Secondary Outcome Measures

  1. Number of Participants With Treatment-Emergent Adverse Events (TEAEs) and Serious Adverse Events (SAEs) [First dose of study drug up to EOS (up to 20 months)]

    An adverse event (AE) was any untoward medical occurrence in a participant who received study drug without regard to possibility of causal relationship. An SAE was defined as death, a life-threatening AE, inpatient hospitalization or prolongation of existing hospitalization, persistent or significant disability or incapacity, a congenital anomaly or birth defect, or an important medical event that jeopardized participant and required medical intervention to prevent 1 of the outcomes listed in this definition. TEAEs were defined as AEs with onset at the time of or following the start of treatment with study drug, or AEs starting before the start of treatment but increasing in severity or relationship at the time of or following the start of treatment. A summary of other non-serious AEs and all serious AEs, regardless of causality is located in Reported AE section.
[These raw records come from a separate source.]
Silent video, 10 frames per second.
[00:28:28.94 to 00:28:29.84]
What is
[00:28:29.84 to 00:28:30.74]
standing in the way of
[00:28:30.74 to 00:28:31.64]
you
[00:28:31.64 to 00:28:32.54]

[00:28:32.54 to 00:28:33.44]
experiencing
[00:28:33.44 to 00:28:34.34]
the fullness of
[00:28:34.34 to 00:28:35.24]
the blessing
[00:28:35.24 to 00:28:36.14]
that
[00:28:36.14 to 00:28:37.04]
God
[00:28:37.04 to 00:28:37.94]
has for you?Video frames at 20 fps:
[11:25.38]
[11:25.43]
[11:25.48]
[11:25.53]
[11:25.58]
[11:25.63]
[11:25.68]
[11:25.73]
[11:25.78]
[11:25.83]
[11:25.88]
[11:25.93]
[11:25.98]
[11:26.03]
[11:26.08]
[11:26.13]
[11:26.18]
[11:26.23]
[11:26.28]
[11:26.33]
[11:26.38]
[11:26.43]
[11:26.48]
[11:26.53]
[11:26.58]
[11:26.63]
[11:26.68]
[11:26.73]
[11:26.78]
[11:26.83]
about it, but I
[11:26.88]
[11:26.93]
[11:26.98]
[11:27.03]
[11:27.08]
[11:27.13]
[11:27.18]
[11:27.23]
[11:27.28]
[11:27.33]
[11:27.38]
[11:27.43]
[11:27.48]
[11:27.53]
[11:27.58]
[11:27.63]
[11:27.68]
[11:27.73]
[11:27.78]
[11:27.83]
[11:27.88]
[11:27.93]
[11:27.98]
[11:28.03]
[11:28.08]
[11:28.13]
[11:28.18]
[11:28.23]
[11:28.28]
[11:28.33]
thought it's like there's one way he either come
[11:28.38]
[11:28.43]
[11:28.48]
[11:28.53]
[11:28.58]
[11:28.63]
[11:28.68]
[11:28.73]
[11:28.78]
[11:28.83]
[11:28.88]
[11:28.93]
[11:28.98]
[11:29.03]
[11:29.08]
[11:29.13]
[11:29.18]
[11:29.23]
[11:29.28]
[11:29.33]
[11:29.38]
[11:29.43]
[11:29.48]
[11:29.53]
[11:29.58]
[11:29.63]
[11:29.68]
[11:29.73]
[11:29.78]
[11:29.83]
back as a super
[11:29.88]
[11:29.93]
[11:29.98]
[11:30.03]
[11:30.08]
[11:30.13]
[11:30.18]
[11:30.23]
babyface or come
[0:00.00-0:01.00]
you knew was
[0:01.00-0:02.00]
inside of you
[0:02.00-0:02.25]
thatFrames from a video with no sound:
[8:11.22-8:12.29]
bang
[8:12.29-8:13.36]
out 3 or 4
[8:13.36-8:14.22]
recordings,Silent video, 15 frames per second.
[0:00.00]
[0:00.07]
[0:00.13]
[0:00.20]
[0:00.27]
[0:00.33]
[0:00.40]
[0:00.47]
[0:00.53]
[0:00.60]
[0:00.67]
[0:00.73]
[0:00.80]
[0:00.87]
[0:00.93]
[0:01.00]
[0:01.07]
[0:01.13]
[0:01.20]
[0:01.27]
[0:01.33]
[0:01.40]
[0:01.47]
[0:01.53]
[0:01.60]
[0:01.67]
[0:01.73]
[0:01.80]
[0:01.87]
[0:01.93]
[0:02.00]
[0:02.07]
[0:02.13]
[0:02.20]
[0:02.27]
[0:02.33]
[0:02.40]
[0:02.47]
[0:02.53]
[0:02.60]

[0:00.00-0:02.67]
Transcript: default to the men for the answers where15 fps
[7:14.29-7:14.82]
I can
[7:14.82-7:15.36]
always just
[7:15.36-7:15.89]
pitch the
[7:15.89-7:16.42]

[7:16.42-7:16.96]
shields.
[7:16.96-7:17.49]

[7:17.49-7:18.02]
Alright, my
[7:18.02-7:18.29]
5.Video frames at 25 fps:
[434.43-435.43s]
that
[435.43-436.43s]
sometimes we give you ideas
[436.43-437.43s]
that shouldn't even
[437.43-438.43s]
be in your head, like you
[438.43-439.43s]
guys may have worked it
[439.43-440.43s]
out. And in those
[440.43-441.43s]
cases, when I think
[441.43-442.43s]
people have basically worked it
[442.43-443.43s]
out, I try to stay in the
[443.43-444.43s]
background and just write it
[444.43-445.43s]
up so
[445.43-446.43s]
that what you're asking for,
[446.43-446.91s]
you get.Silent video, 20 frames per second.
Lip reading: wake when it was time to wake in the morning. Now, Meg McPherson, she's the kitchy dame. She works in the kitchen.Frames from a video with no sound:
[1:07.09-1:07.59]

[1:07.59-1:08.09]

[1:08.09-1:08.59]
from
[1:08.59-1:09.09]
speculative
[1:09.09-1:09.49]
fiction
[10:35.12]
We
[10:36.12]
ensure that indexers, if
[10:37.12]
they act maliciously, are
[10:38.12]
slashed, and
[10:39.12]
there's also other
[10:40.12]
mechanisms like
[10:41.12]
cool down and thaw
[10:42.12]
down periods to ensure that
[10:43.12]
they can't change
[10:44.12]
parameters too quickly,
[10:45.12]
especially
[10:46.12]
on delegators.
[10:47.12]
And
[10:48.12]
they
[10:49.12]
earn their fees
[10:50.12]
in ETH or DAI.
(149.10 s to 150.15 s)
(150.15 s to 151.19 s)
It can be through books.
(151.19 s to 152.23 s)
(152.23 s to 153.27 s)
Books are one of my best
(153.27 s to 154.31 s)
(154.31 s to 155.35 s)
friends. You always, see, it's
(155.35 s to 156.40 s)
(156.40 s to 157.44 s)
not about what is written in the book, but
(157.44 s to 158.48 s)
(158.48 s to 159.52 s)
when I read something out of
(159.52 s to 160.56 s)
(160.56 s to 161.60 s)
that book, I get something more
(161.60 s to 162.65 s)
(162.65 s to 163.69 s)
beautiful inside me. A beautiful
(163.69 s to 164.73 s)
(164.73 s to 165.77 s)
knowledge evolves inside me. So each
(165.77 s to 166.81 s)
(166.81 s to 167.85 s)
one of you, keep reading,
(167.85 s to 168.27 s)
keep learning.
  2. Number of Participants With a TEAE That Was Considered Related to a Clinically Significant Hematology or Serum Chemistry Abnormality [First dose of study drug up to EOS (up to 20 months)]

    TEAEs were defined as AEs with onset at the time of or following the start of treatment with study drug, or AEs starting before the start of treatment but increasing in severity or relationship at the time of or following the start of treatment. A summary of other non-serious AEs and all serious AEs, regardless of causality is located in Reported AE section. Clinically significant hematology and serum chemistry abnormalities were identified at the Investigator's discretion.

  3. Number of Participants With a Clinically Significant Abnormal Physical Exam [First dose of study drug up to EOS (up to 20 months)]

    Clinically significant abnormal physical exams included extremities, head, ears, eyes, nose, throat, abdomen, respiratory system, lymphatic system, and integumentary system. A summary of other non-serious AEs and all serious AEs, regardless of causality is located in Reported AE section. Clinically significant abnormal physical exams were identified at the Investigator's discretion.

Eligibility Criteria

Criteria

Ages Eligible for Study:
18 Years and Older
Sexes Eligible for Study:
All
Accepts Healthy Volunteers:
No
Inclusion Criteria:
  1. Participants currently entered on Alopexx Oncology Study AO-101

  2. Participants who received 6 cycles of DI-Leu16-IL2 on Study AO-101.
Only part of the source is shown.